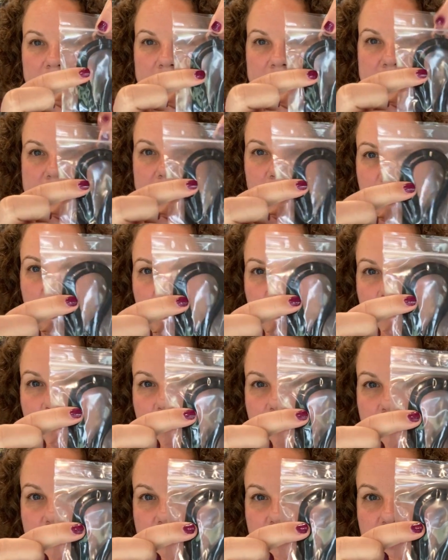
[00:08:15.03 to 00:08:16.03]
zipper
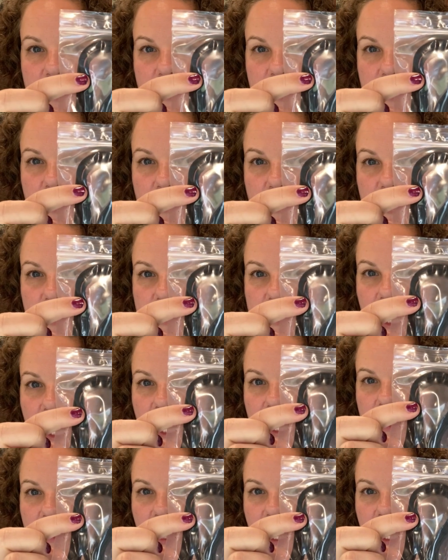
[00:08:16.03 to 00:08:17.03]
pulls, because then you just
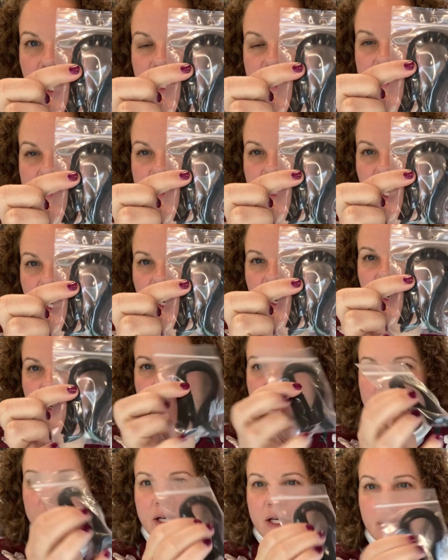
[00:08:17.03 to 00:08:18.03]
add that there,
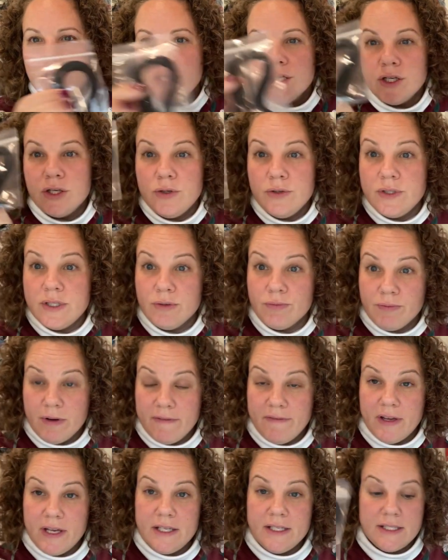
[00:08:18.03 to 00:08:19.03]
use a
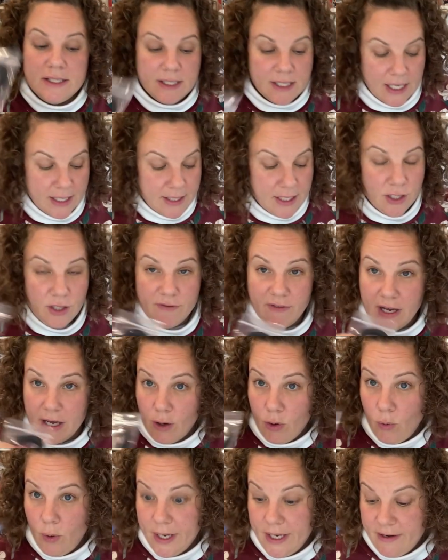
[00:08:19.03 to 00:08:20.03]
rivet, and then you've got
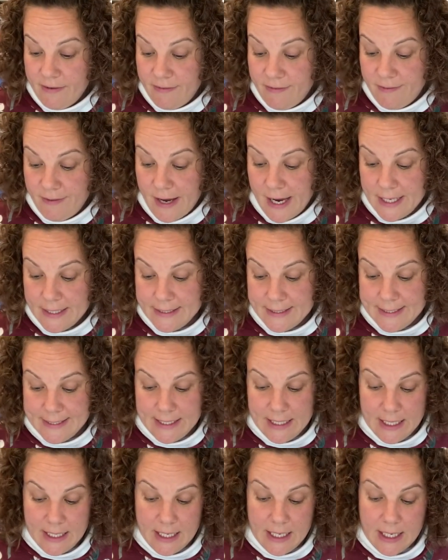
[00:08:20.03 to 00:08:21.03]
quite a
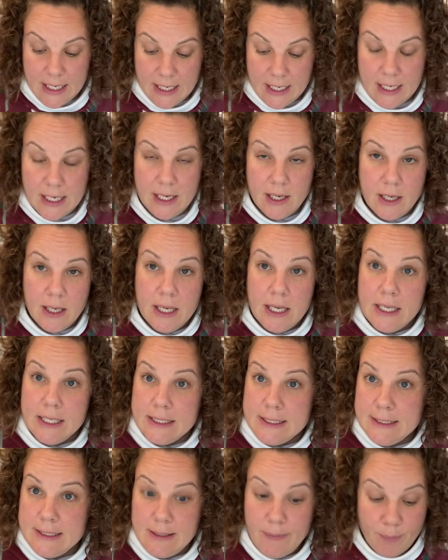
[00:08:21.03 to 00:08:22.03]
fancy
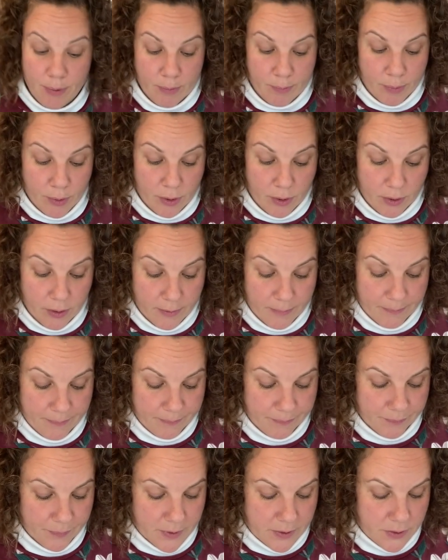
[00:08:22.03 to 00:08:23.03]
zipper pull.
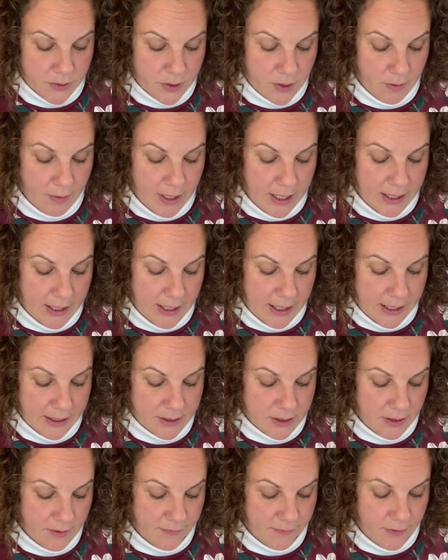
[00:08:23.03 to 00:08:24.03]
So I
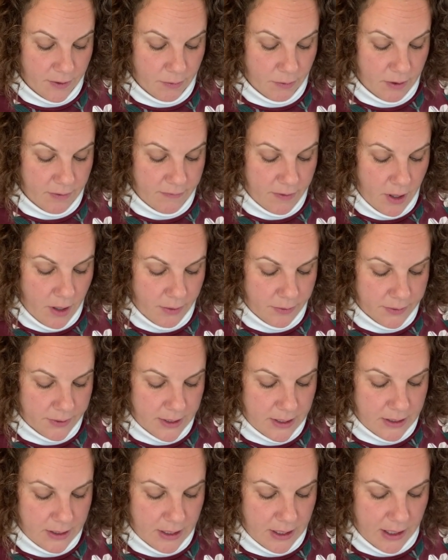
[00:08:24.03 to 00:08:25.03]
got a few of those
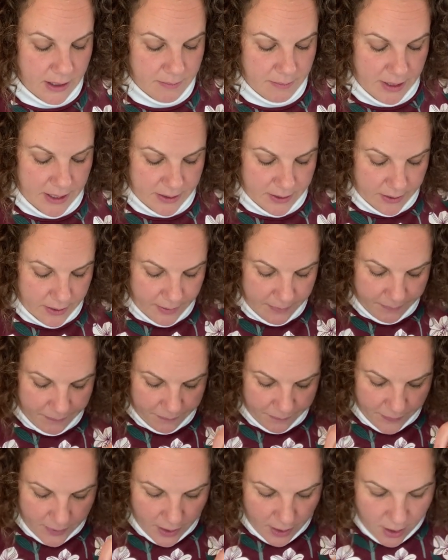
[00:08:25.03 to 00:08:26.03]
in the gunmetal.
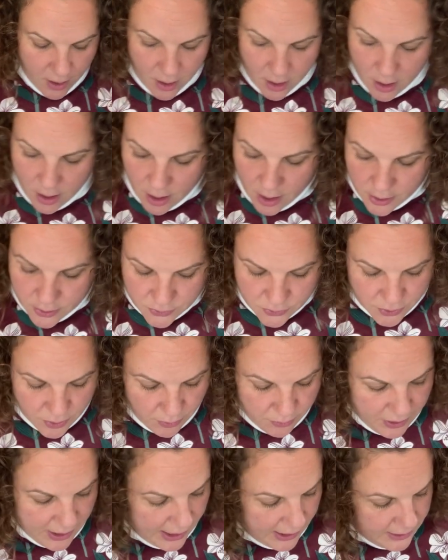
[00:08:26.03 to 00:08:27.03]

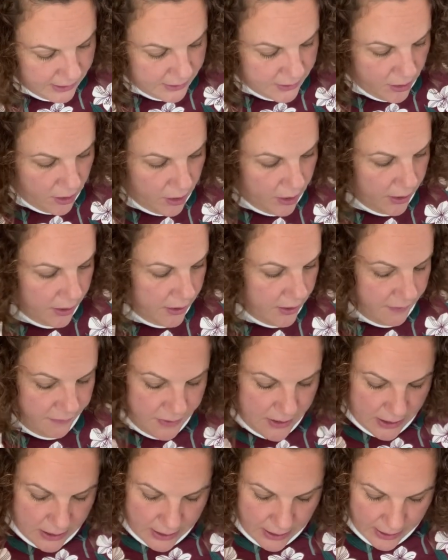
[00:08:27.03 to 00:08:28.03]
So that is all of
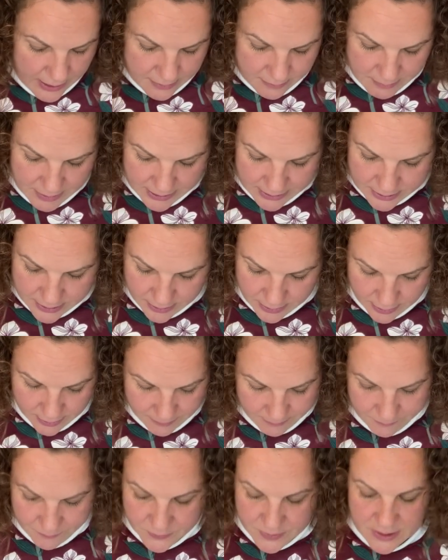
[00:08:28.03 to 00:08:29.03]
the gunmetal
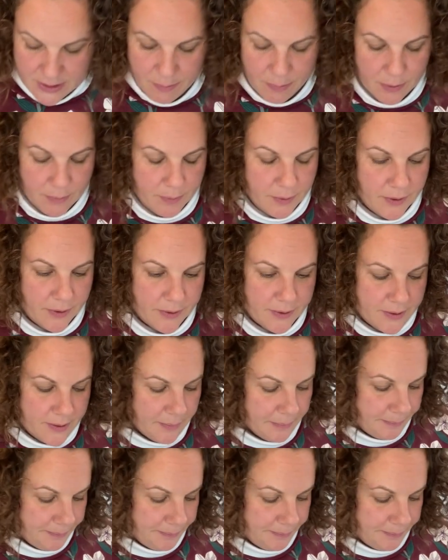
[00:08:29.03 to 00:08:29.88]
zipper pulls.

▶ **WHAT YOU SHOULD DO**:
Beginning with the line where "[00:08:27.03 to 00:08:28.03]" appears, transcribe the records above word for word through their last line, and include no pictures.

▶ **EXERCISE SOLUTION**:
[00:08:27.03 to 00:08:28.03]
So that is all of
[00:08:28.03 to 00:08:29.03]
the gunmetal
[00:08:29.03 to 00:08:29.88]
zipper pulls.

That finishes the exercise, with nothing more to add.